### Records supplied
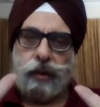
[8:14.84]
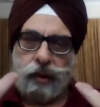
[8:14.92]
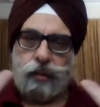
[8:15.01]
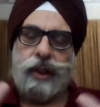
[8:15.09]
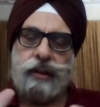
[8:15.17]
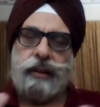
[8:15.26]

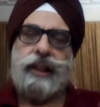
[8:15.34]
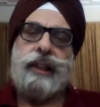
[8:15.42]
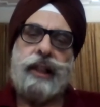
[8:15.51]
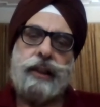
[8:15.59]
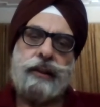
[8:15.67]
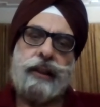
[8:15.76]
what really
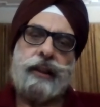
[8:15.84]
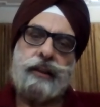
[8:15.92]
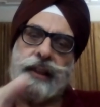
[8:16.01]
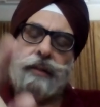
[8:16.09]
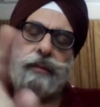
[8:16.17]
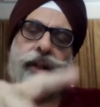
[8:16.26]
are Sikhs.
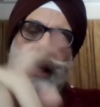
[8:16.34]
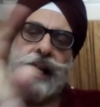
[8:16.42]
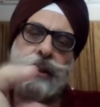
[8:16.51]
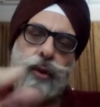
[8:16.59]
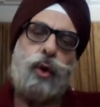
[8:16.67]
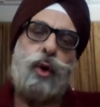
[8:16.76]
Same way
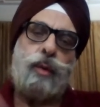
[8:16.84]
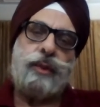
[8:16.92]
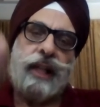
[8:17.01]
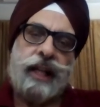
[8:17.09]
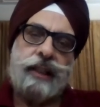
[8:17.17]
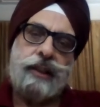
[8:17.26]
as Om
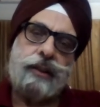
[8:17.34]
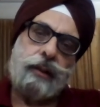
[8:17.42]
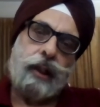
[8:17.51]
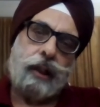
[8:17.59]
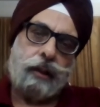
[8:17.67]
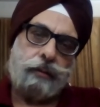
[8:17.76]
stands
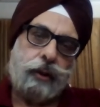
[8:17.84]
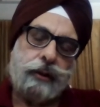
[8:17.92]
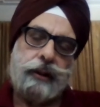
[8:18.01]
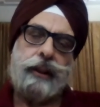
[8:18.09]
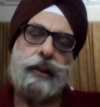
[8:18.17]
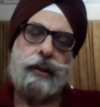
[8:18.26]
for
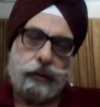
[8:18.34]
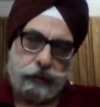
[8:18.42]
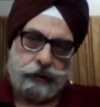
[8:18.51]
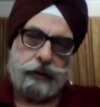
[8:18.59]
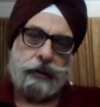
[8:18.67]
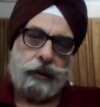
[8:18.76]
the
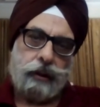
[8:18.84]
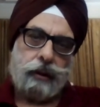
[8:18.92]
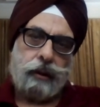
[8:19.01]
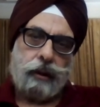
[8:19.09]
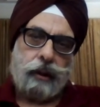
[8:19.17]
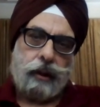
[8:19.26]
Hindus.
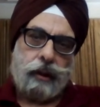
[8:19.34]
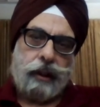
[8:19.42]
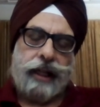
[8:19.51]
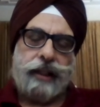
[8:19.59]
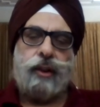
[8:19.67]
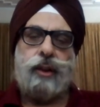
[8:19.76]

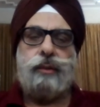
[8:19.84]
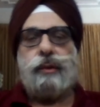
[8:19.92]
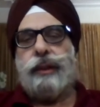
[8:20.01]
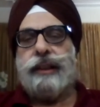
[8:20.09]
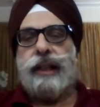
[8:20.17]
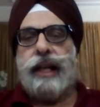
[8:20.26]
I don't know
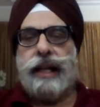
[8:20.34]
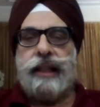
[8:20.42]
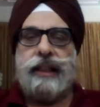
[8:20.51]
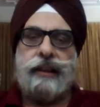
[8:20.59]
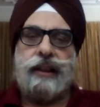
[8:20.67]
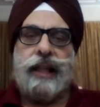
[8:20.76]
whether any
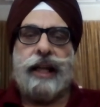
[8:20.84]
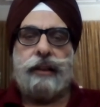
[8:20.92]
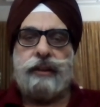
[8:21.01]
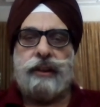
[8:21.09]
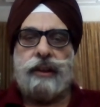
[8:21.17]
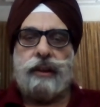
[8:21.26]
other
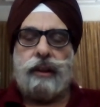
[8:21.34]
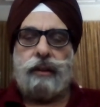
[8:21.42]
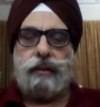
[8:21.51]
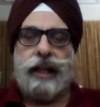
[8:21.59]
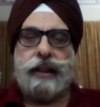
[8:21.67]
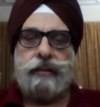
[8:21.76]
language
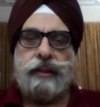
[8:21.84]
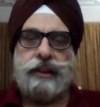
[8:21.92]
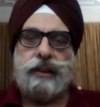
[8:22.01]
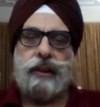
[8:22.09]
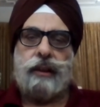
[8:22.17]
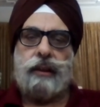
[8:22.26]

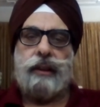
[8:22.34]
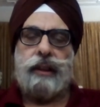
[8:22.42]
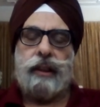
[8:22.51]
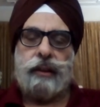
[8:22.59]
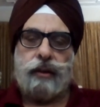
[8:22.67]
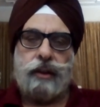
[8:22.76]

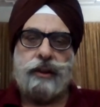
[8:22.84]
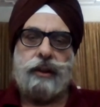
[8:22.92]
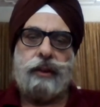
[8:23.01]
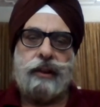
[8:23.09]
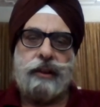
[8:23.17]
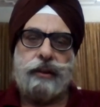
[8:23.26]
across the
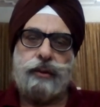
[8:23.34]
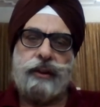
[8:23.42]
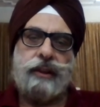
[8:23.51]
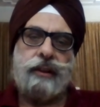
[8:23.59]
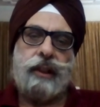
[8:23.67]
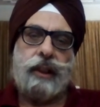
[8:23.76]
world
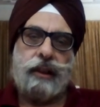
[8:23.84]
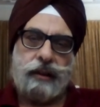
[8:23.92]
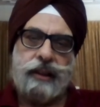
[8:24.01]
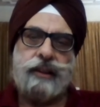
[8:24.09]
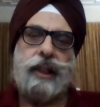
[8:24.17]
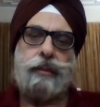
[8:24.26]
uses
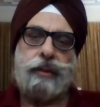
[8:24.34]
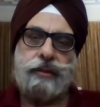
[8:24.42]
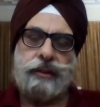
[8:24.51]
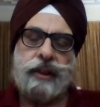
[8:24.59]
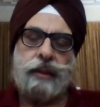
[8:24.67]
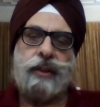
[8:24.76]
this type of
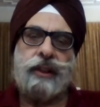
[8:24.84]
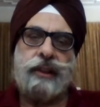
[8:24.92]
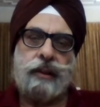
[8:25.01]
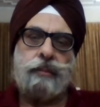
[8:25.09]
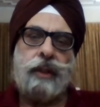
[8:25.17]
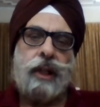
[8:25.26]
symbolism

### Requirement
Output the data above in full and exactly, with every image left out.

### Task response
[8:14.84]
[8:14.92]
[8:15.01]
[8:15.09]
[8:15.17]
[8:15.26]

[8:15.34]
[8:15.42]
[8:15.51]
[8:15.59]
[8:15.67]
[8:15.76]
what really
[8:15.84]
[8:15.92]
[8:16.01]
[8:16.09]
[8:16.17]
[8:16.26]
are Sikhs.
[8:16.34]
[8:16.42]
[8:16.51]
[8:16.59]
[8:16.67]
[8:16.76]
Same way
[8:16.84]
[8:16.92]
[8:17.01]
[8:17.09]
[8:17.17]
[8:17.26]
as Om
[8:17.34]
[8:17.42]
[8:17.51]
[8:17.59]
[8:17.67]
[8:17.76]
stands
[8:17.84]
[8:17.92]
[8:18.01]
[8:18.09]
[8:18.17]
[8:18.26]
for
[8:18.34]
[8:18.42]
[8:18.51]
[8:18.59]
[8:18.67]
[8:18.76]
the
[8:18.84]
[8:18.92]
[8:19.01]
[8:19.09]
[8:19.17]
[8:19.26]
Hindus.
[8:19.34]
[8:19.42]
[8:19.51]
[8:19.59]
[8:19.67]
[8:19.76]

[8:19.84]
[8:19.92]
[8:20.01]
[8:20.09]
[8:20.17]
[8:20.26]
I don't know
[8:20.34]
[8:20.42]
[8:20.51]
[8:20.59]
[8:20.67]
[8:20.76]
whether any
[8:20.84]
[8:20.92]
[8:21.01]
[8:21.09]
[8:21.17]
[8:21.26]
other
[8:21.34]
[8:21.42]
[8:21.51]
[8:21.59]
[8:21.67]
[8:21.76]
language
[8:21.84]
[8:21.92]
[8:22.01]
[8:22.09]
[8:22.17]
[8:22.26]

[8:22.34]
[8:22.42]
[8:22.51]
[8:22.59]
[8:22.67]
[8:22.76]

[8:22.84]
[8:22.92]
[8:23.01]
[8:23.09]
[8:23.17]
[8:23.26]
across the
[8:23.34]
[8:23.42]
[8:23.51]
[8:23.59]
[8:23.67]
[8:23.76]
world
[8:23.84]
[8:23.92]
[8:24.01]
[8:24.09]
[8:24.17]
[8:24.26]
uses
[8:24.34]
[8:24.42]
[8:24.51]
[8:24.59]
[8:24.67]
[8:24.76]
this type of
[8:24.84]
[8:24.92]
[8:25.01]
[8:25.09]
[8:25.17]
[8:25.26]
symbolism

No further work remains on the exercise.